Family night can be fun, but to mix it up a little bit, consider adding another family. More grown-ups and more kids may mean more chaos, but it nearly guarantees more laughs and memories in the making. Invite a family or two over for an evening (or whatever time of day works) of food and activity, and see what unfolds.
Round Robin Game Night
With one family, you might play one game. More families mean more games! With eight to twelve players, there's bound to be someone who likes playing Boggle as much as your ten-year-old or Yahtzee as much as you do. Divide up into groups based on interest, and play a few games. A new twist: Divide into teams, and set up a few board games and set a timer. Each team takes a turn playing each game for five minutes, when the time goes off, everyone rotates. At the end, see which playing piece for each game won—hopefully everyone share in the win of at least one game!
Have your friends bring over their Wii-motes (or whatever gaming system you both have) and set up a tournament. Awarding prizes might upset younger players, but letting the winners get served first or choose the next game is a fun way to add a little friendly competition.

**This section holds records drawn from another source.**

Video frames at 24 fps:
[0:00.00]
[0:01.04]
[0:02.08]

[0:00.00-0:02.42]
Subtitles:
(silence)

Somethings are just more fun with more people. Seasonal and holiday decorations are things that everyone can enjoy making. If there is a large age range present, make sure there is something for the youngest members to do, such as sticking on stickers, gluing large pieces together, and so on.
Projects such as packing toiletries boxes or school boxes for people in need are more fun with more hands. Have each family bring a contribution, and set up an assembly line to get the project done.

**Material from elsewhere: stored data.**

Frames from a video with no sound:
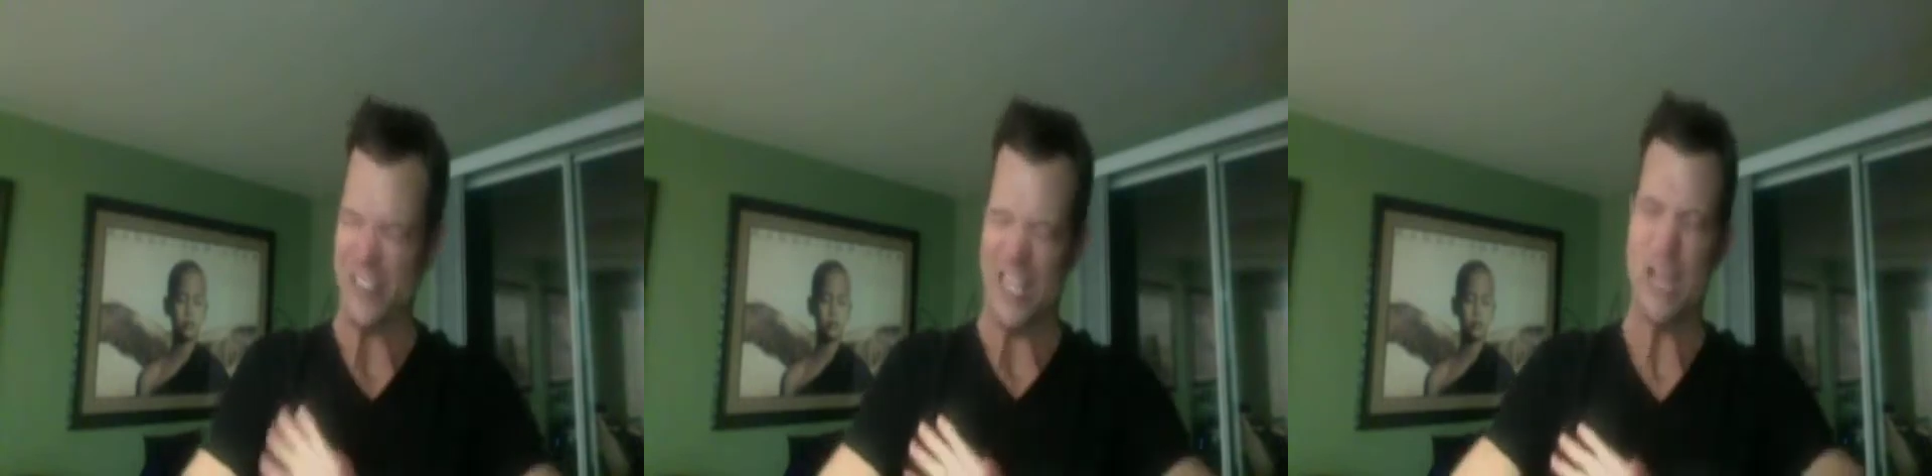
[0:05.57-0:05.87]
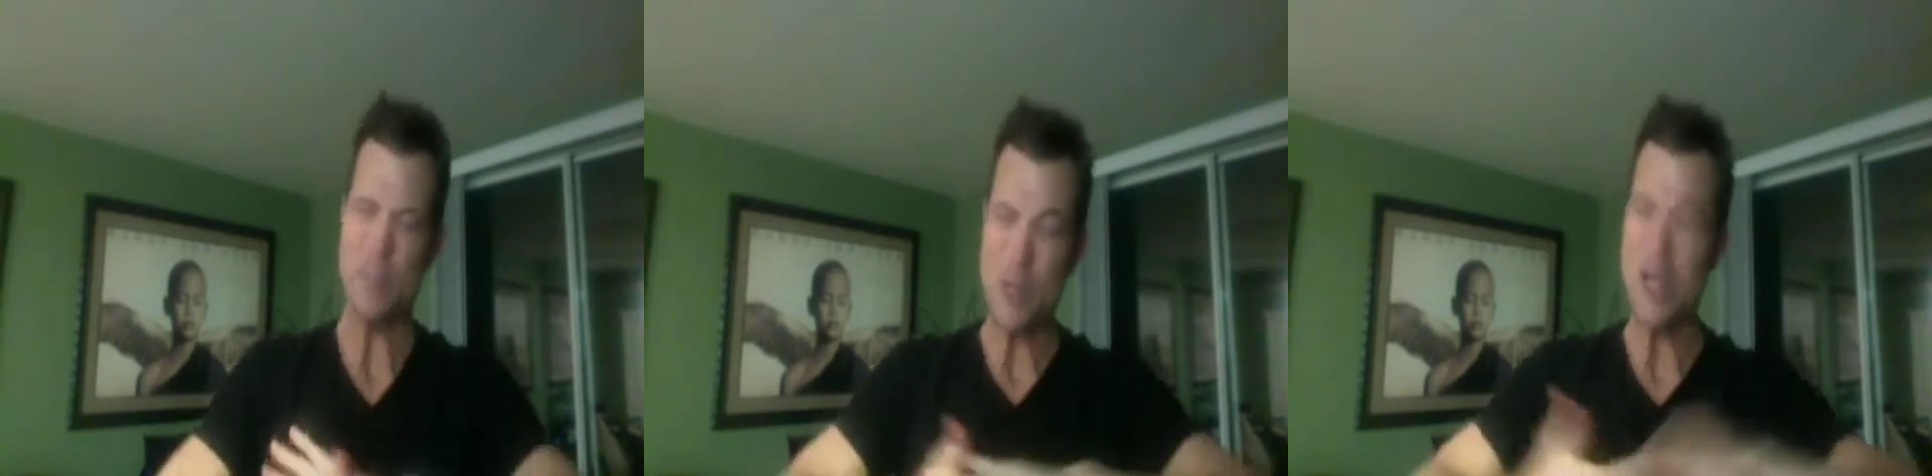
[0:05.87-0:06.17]
a
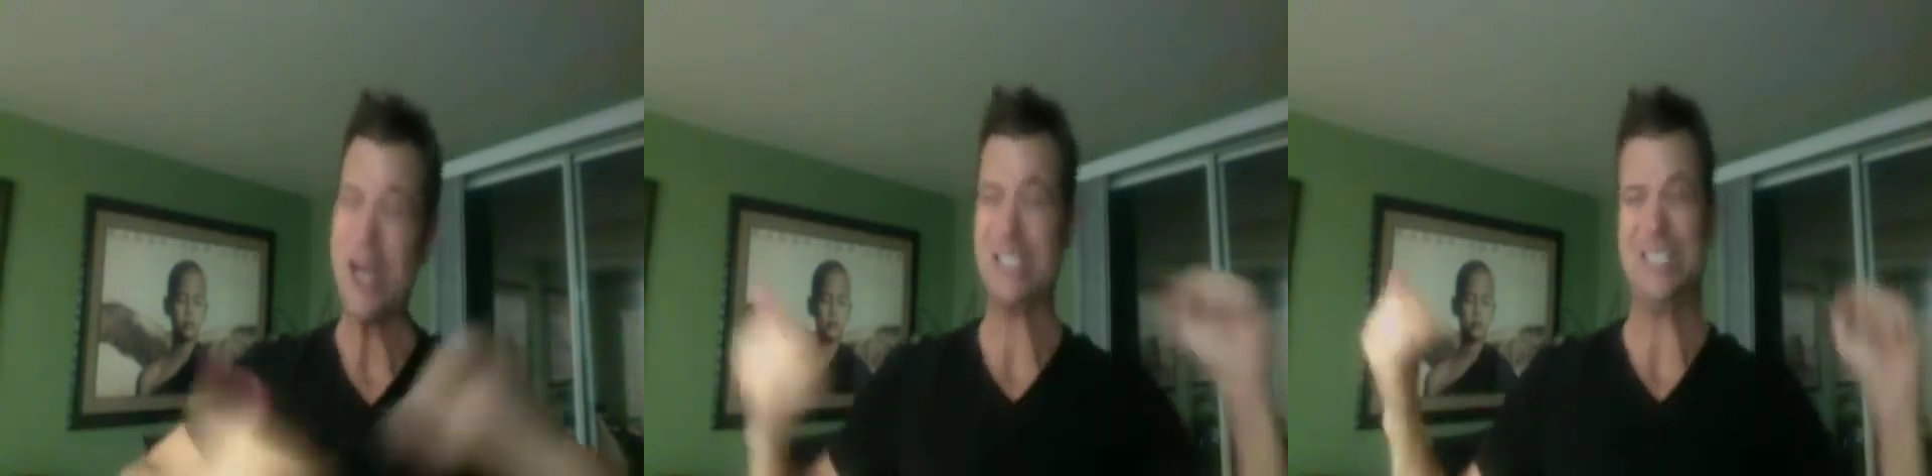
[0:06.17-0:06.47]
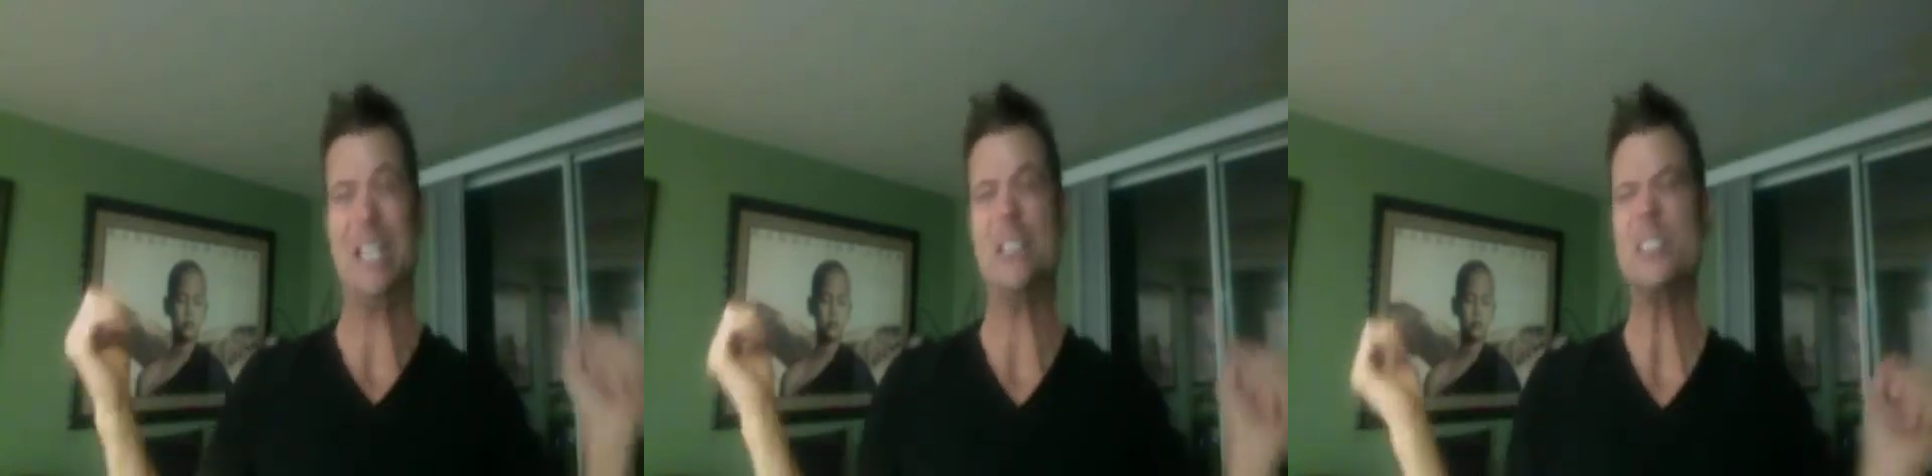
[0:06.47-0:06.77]

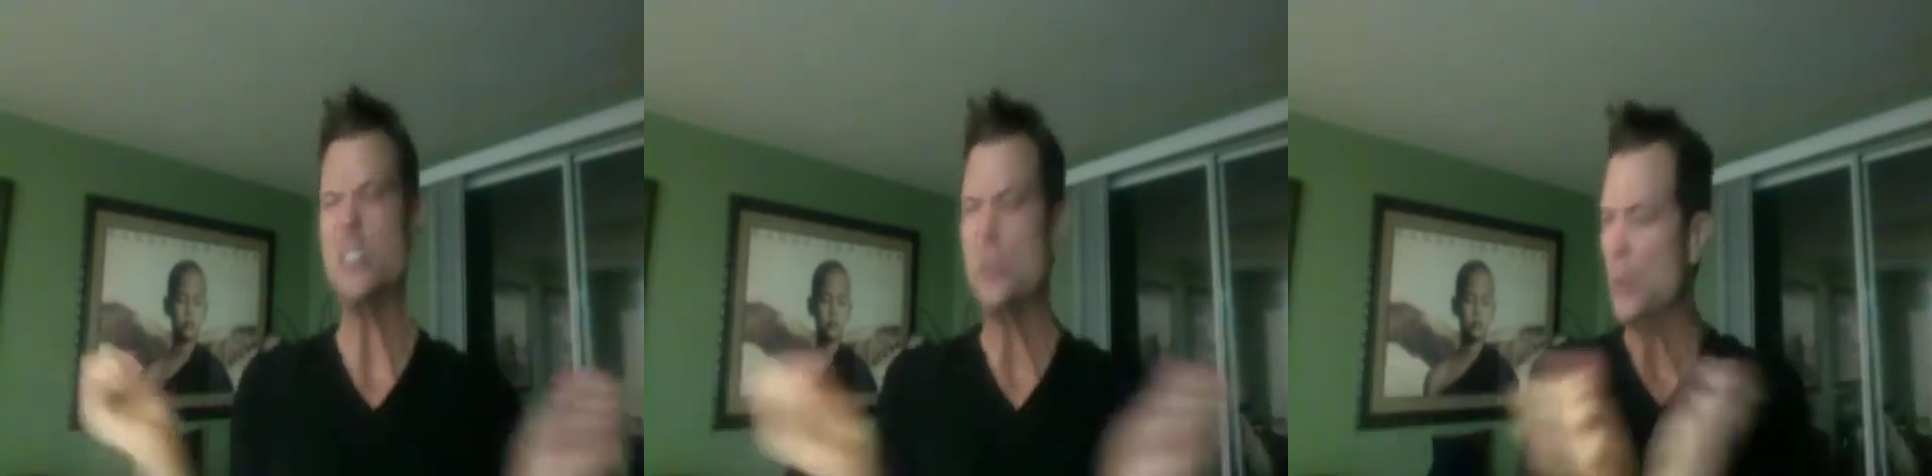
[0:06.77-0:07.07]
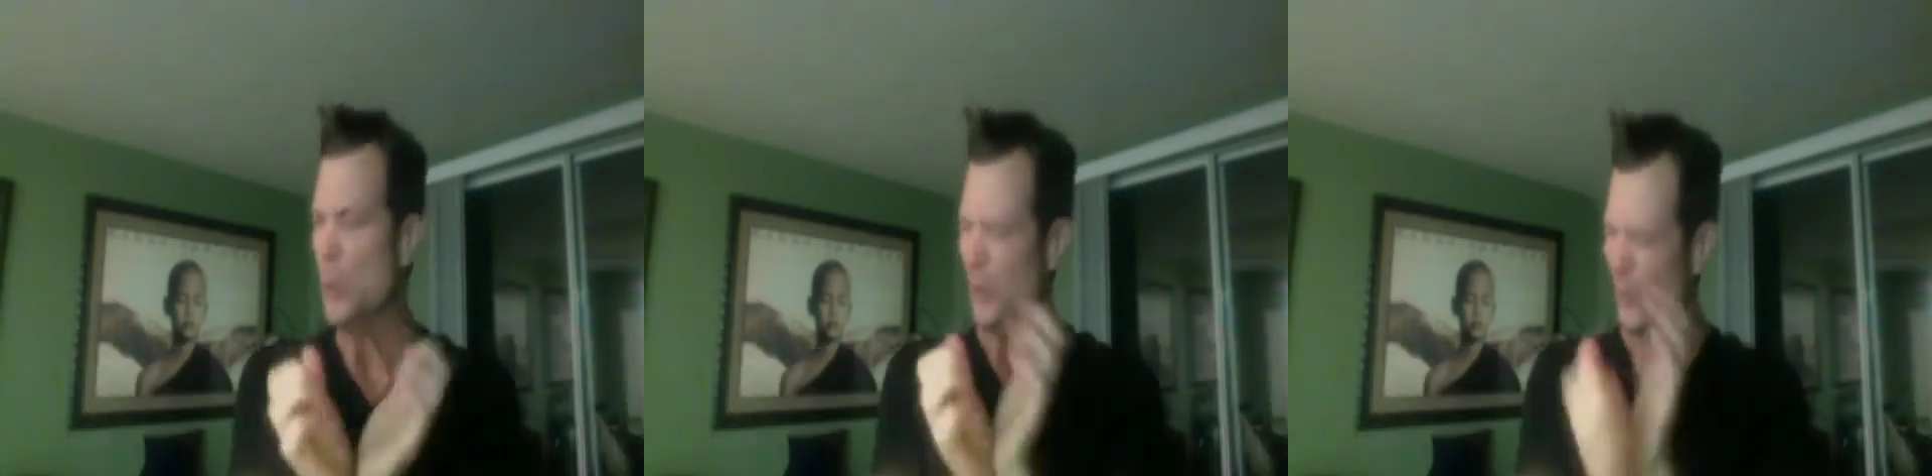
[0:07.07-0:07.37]
process
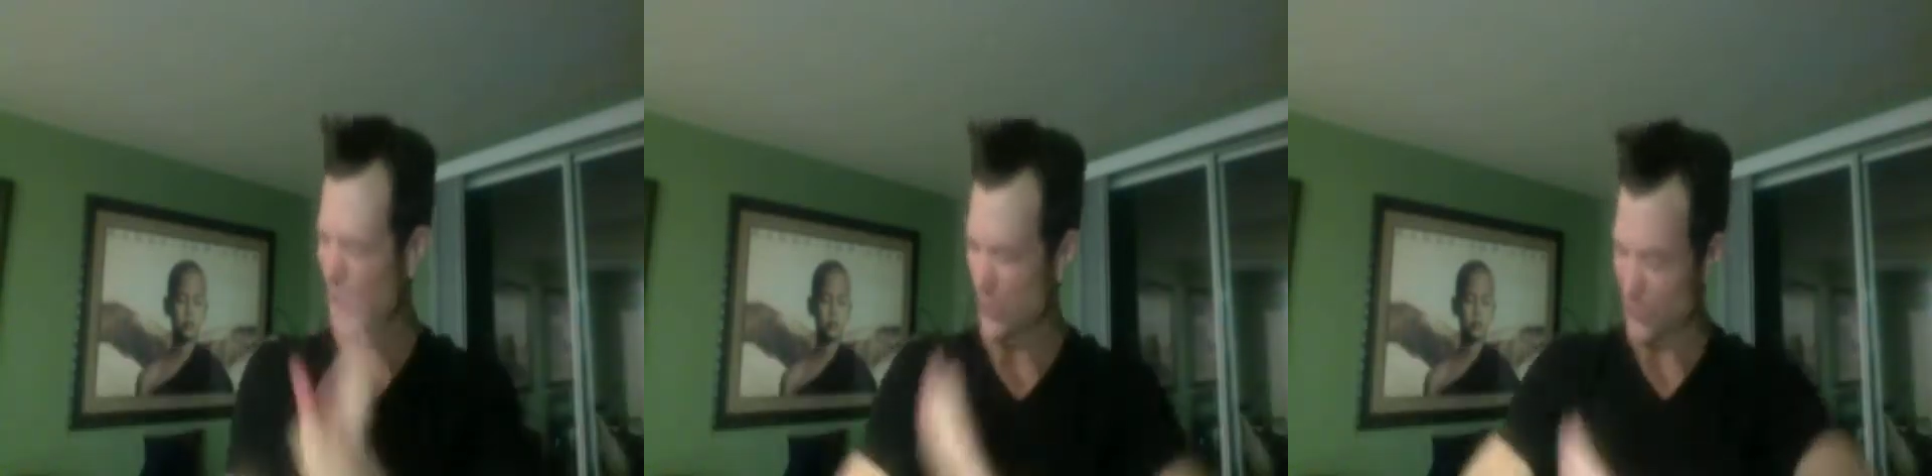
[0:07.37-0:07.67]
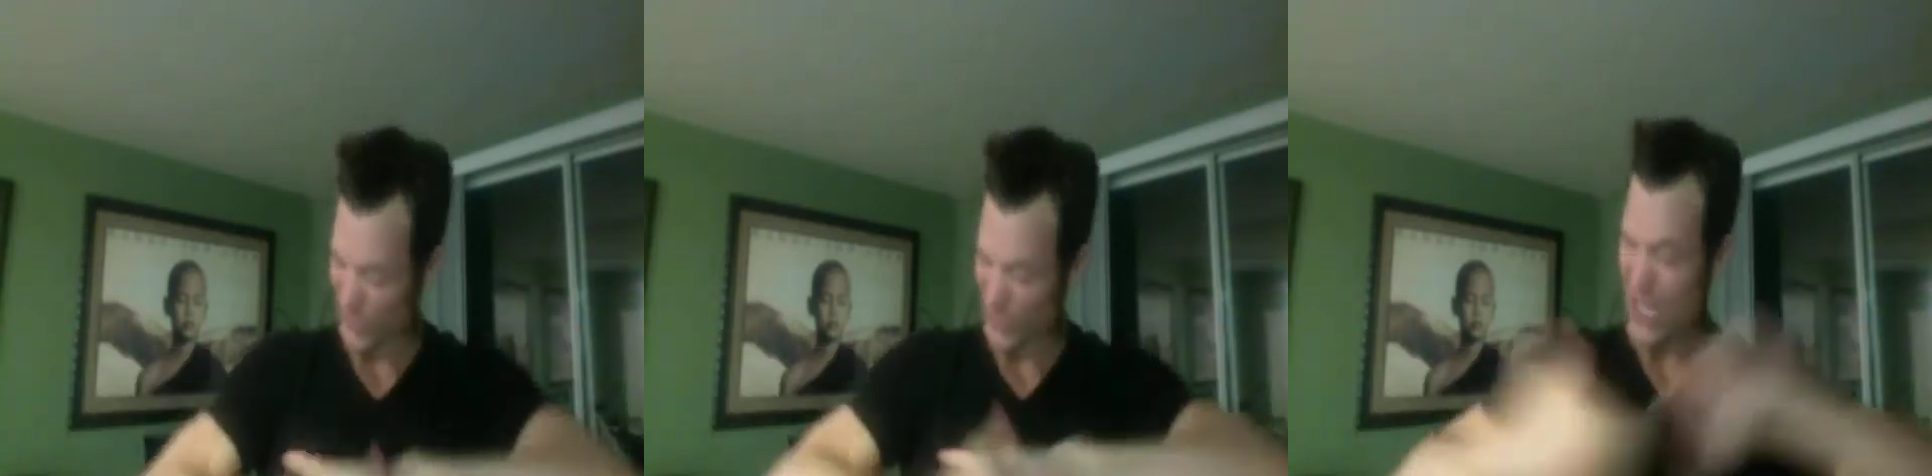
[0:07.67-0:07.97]
which
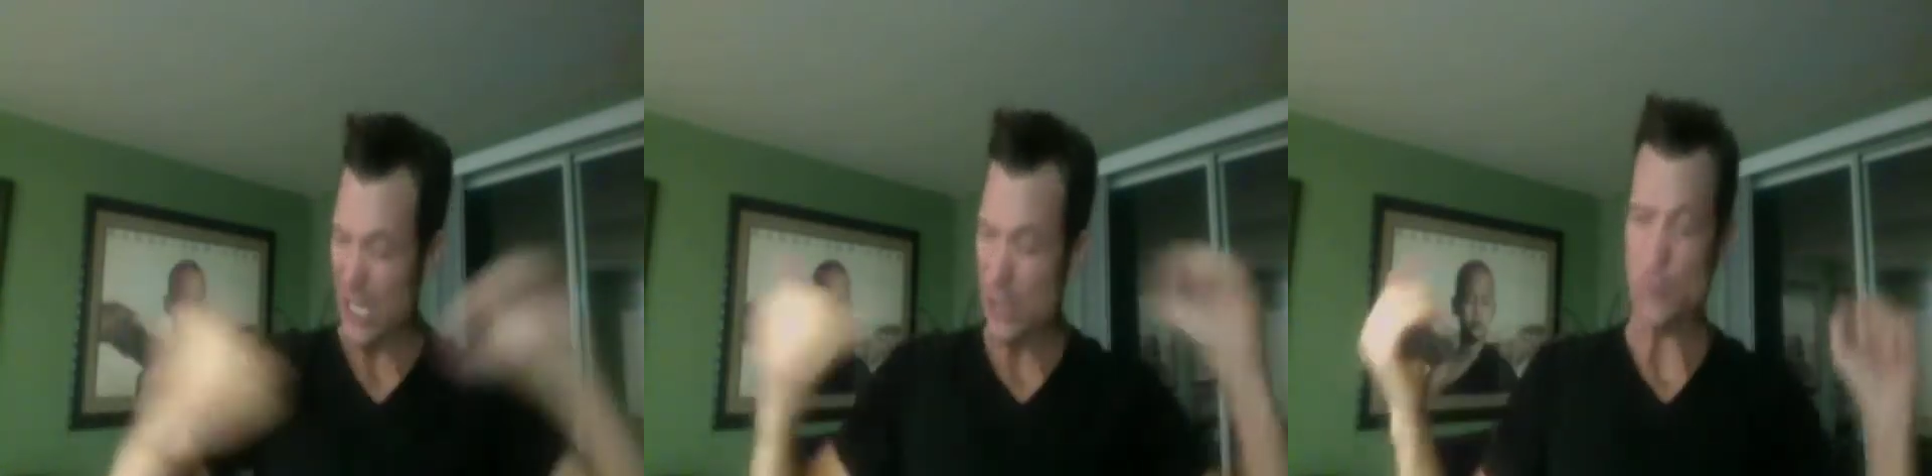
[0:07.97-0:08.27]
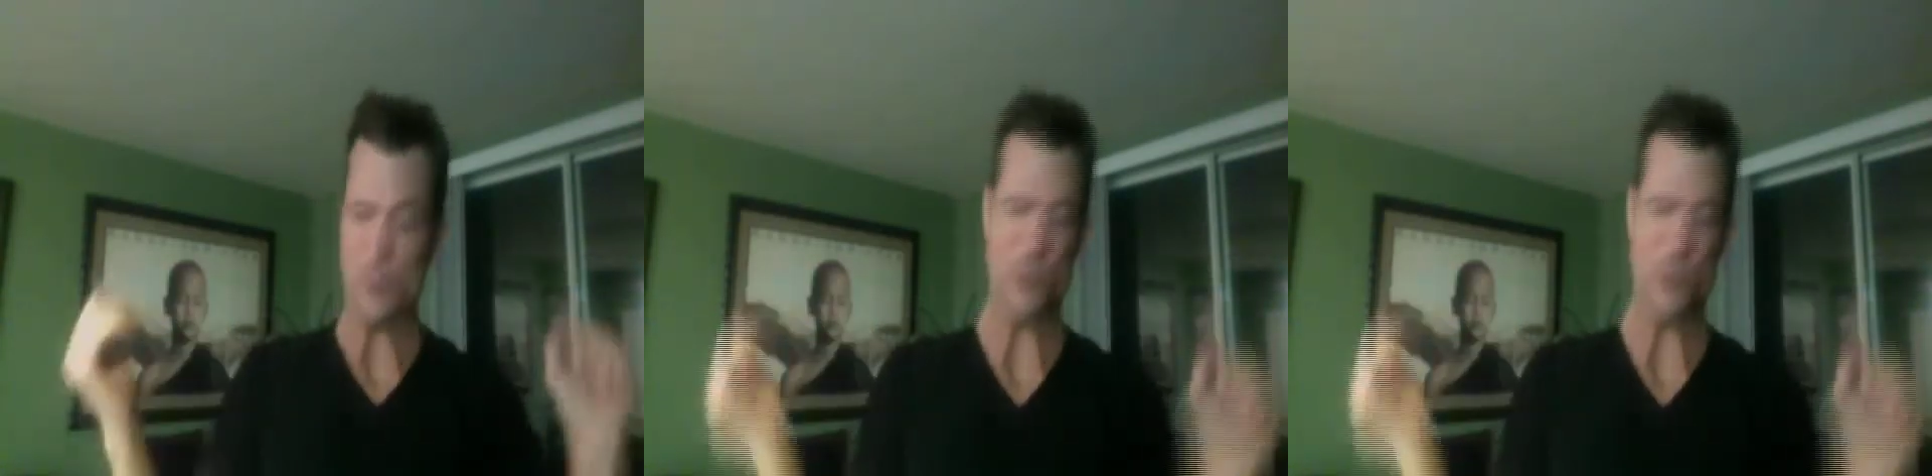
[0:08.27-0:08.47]
will help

There are few ways to do food: the hosting family can provide it all, people can be assigned to bring things, or families can split the cost of take out. There's no wrong way to do it. Some food is fun to make as a group, such as taking turns turning the crank on on old-fashioned ice cream maker, and of course it's always the more the merrier when roasting marshmallows around a campfire.
Progressive Family Night
If family night is happening with families within walking distance of each other, consider a progressive family night. Start at one house for appetizers and a craft. Move to another house for the main course and maybe a round of charades. Finish up at the last house with dessert and an outside game, whether it's basketball or just time on a jungle gym.
However you decide to spend the time together, keep it fun and keep it flexible. Dividing responsibilities—one family may coordinate food, and the other activities—is also a great way not to overwhelm one host. Don't be afraid to mix it up to keep it interesting!